#### [Requirement]
Output each record exactly as given. Leave out every picture.

#### [Collected data entries]

***

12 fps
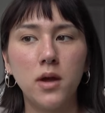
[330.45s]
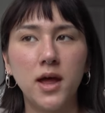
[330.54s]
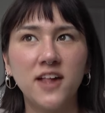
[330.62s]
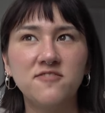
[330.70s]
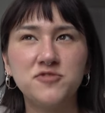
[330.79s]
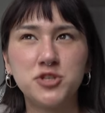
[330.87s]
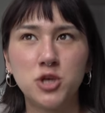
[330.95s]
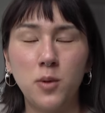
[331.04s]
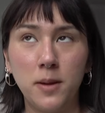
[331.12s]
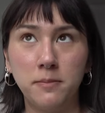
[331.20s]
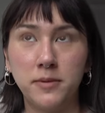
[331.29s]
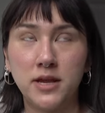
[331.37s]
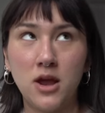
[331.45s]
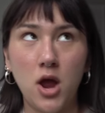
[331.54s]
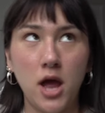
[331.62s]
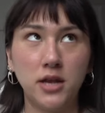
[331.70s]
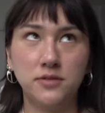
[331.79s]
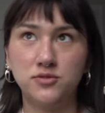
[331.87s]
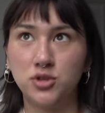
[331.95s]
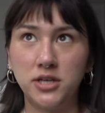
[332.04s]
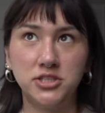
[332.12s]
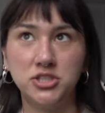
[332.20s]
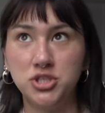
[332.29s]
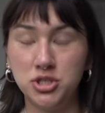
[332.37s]
And so I'm kind of
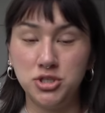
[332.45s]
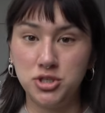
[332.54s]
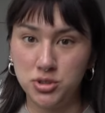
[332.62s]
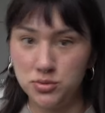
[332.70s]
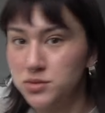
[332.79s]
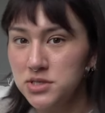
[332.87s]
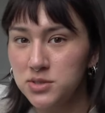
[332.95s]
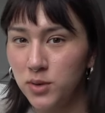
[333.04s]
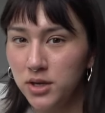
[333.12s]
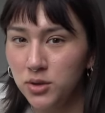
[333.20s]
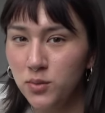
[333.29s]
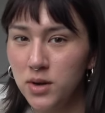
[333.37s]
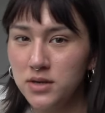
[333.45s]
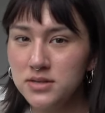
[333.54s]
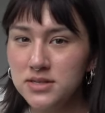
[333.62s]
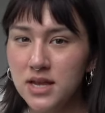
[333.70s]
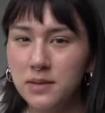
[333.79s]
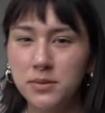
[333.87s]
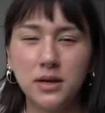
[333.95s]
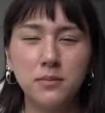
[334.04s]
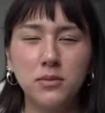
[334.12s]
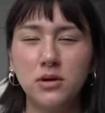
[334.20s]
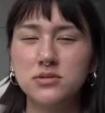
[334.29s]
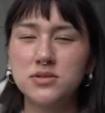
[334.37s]
trying to deduce what you want to say, but
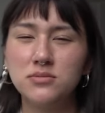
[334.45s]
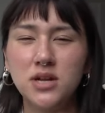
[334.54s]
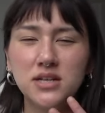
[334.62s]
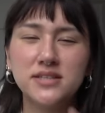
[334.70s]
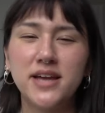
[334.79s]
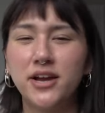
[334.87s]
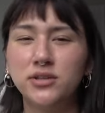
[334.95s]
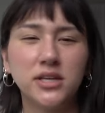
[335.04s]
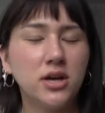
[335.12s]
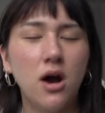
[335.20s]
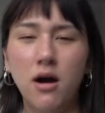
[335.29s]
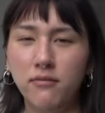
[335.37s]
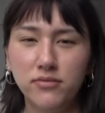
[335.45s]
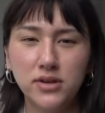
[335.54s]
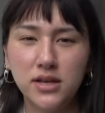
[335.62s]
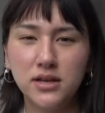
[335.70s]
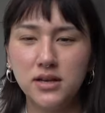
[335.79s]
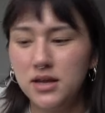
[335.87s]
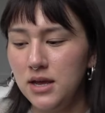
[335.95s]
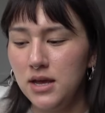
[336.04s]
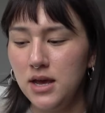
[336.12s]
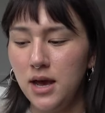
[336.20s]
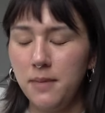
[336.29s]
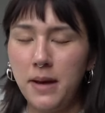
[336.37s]
I'm also not entirely confident
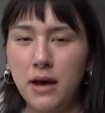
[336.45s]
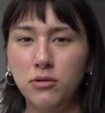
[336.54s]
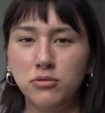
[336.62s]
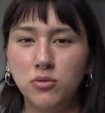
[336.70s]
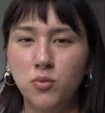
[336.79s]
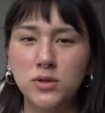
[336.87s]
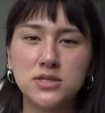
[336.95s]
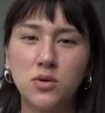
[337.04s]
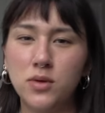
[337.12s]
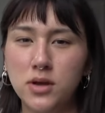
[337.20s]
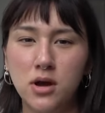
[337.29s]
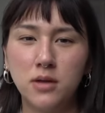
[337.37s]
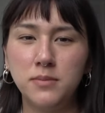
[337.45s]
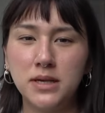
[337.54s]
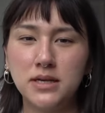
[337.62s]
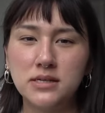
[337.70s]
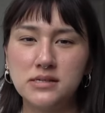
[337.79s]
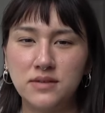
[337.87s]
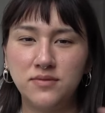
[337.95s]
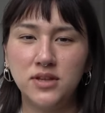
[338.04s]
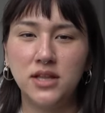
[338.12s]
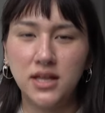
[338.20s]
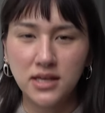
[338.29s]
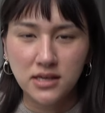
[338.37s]
about what's going on because I
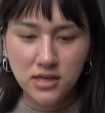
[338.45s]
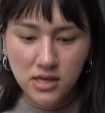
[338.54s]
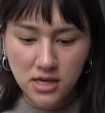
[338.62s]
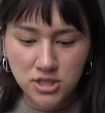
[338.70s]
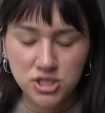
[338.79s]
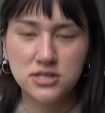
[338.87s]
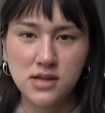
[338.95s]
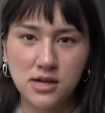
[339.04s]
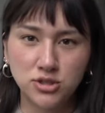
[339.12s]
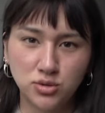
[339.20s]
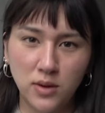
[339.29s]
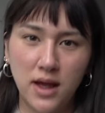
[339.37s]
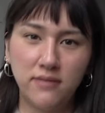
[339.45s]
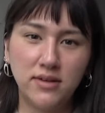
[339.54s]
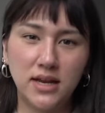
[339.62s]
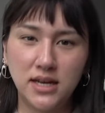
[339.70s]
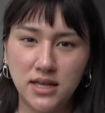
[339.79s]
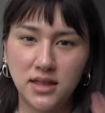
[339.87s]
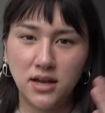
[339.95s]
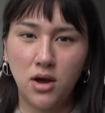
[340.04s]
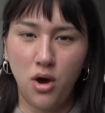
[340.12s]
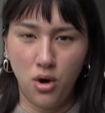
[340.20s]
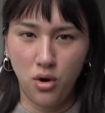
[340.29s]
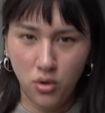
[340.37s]
feel like she's not driving anything
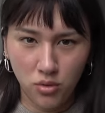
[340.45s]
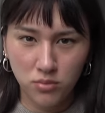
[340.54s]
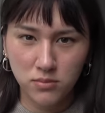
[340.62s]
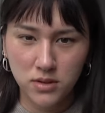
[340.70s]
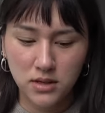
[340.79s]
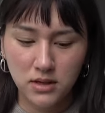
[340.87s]
home.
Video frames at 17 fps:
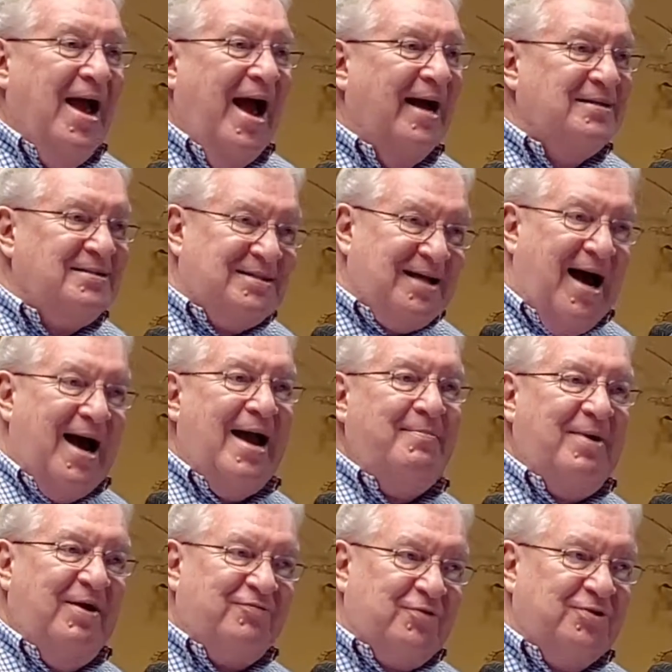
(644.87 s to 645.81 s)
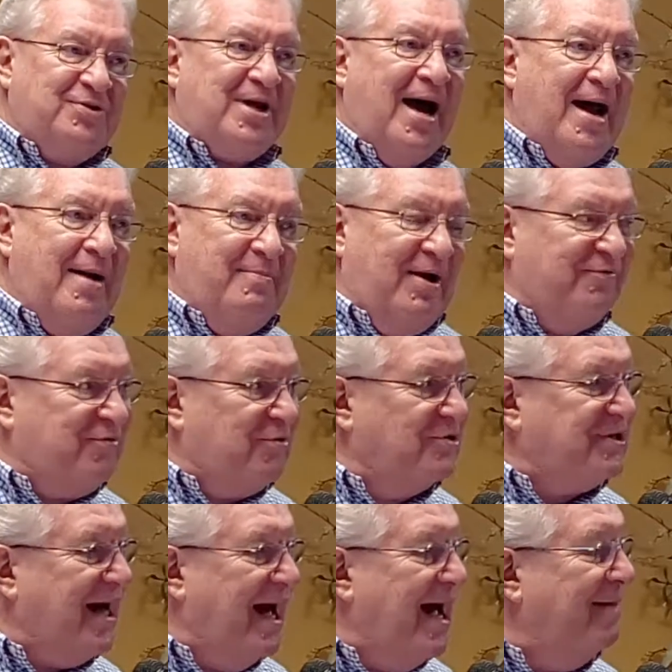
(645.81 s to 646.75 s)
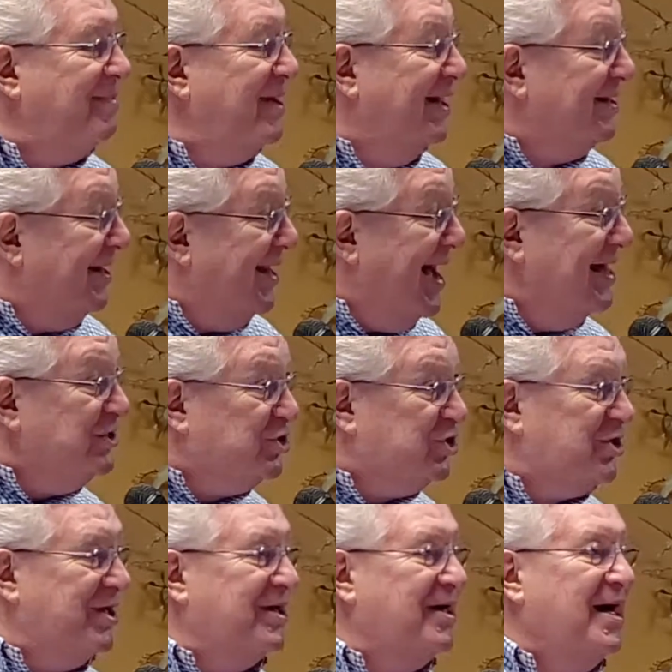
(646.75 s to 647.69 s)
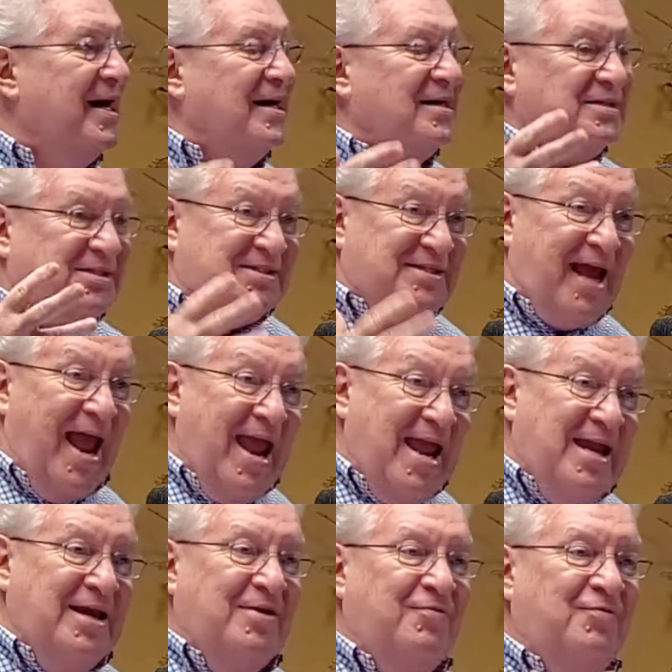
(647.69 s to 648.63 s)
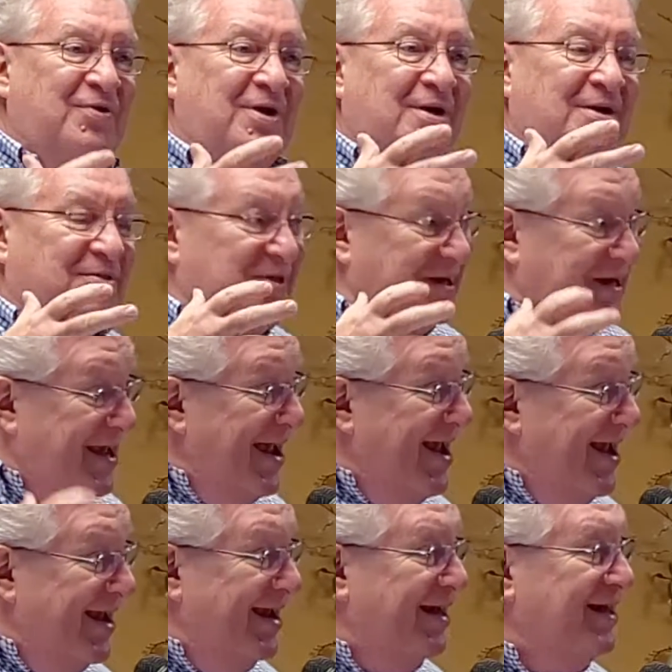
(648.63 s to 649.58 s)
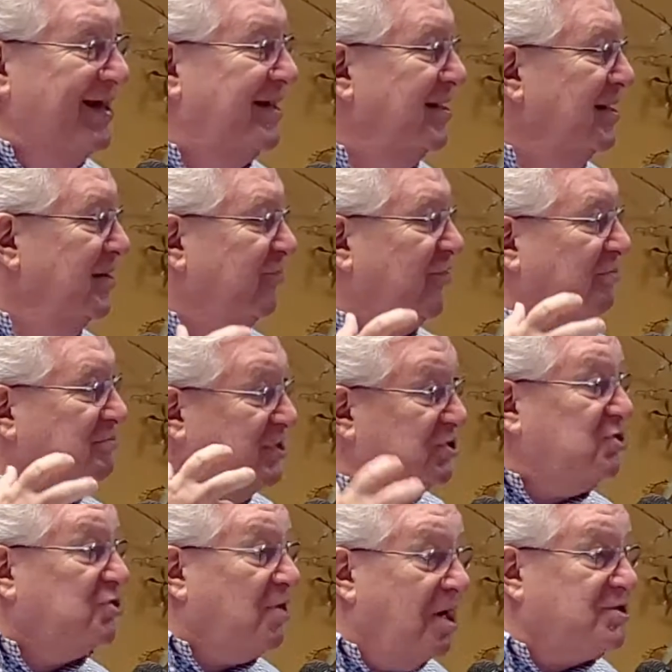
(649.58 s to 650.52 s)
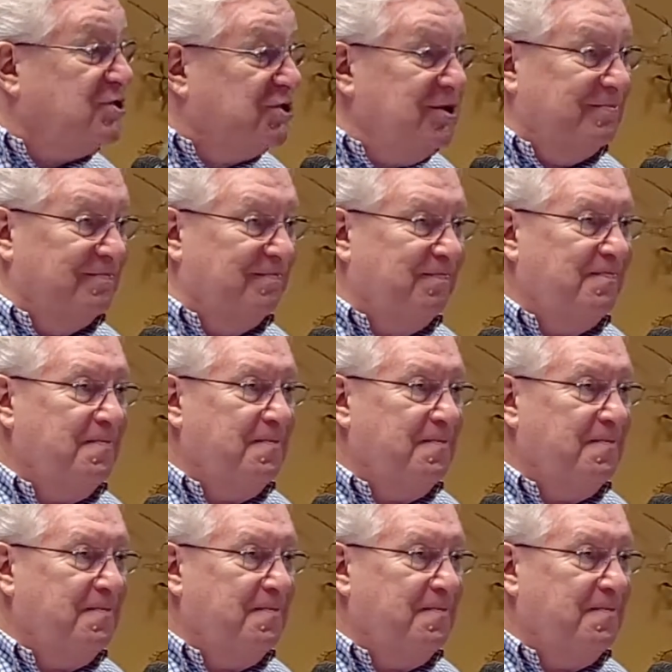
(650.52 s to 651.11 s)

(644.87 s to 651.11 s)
And time after time after time, Elisha saved the king from destruction.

***

#### [Exercise answer]
12 fps
[330.45s]
[330.54s]
[330.62s]
[330.70s]
[330.79s]
[330.87s]
[330.95s]
[331.04s]
[331.12s]
[331.20s]
[331.29s]
[331.37s]
[331.45s]
[331.54s]
[331.62s]
[331.70s]
[331.79s]
[331.87s]
[331.95s]
[332.04s]
[332.12s]
[332.20s]
[332.29s]
[332.37s]
And so I'm kind of
[332.45s]
[332.54s]
[332.62s]
[332.70s]
[332.79s]
[332.87s]
[332.95s]
[333.04s]
[333.12s]
[333.20s]
[333.29s]
[333.37s]
[333.45s]
[333.54s]
[333.62s]
[333.70s]
[333.79s]
[333.87s]
[333.95s]
[334.04s]
[334.12s]
[334.20s]
[334.29s]
[334.37s]
trying to deduce what you want to say, but
[334.45s]
[334.54s]
[334.62s]
[334.70s]
[334.79s]
[334.87s]
[334.95s]
[335.04s]
[335.12s]
[335.20s]
[335.29s]
[335.37s]
[335.45s]
[335.54s]
[335.62s]
[335.70s]
[335.79s]
[335.87s]
[335.95s]
[336.04s]
[336.12s]
[336.20s]
[336.29s]
[336.37s]
I'm also not entirely confident
[336.45s]
[336.54s]
[336.62s]
[336.70s]
[336.79s]
[336.87s]
[336.95s]
[337.04s]
[337.12s]
[337.20s]
[337.29s]
[337.37s]
[337.45s]
[337.54s]
[337.62s]
[337.70s]
[337.79s]
[337.87s]
[337.95s]
[338.04s]
[338.12s]
[338.20s]
[338.29s]
[338.37s]
about what's going on because I
[338.45s]
[338.54s]
[338.62s]
[338.70s]
[338.79s]
[338.87s]
[338.95s]
[339.04s]
[339.12s]
[339.20s]
[339.29s]
[339.37s]
[339.45s]
[339.54s]
[339.62s]
[339.70s]
[339.79s]
[339.87s]
[339.95s]
[340.04s]
[340.12s]
[340.20s]
[340.29s]
[340.37s]
feel like she's not driving anything
[340.45s]
[340.54s]
[340.62s]
[340.70s]
[340.79s]
[340.87s]
home.
Video frames at 17 fps:
(644.87 s to 645.81 s)
(645.81 s to 646.75 s)
(646.75 s to 647.69 s)
(647.69 s to 648.63 s)
(648.63 s to 649.58 s)
(649.58 s to 650.52 s)
(650.52 s to 651.11 s)

(644.87 s to 651.11 s)
And time after time after time, Elisha saved the king from destruction.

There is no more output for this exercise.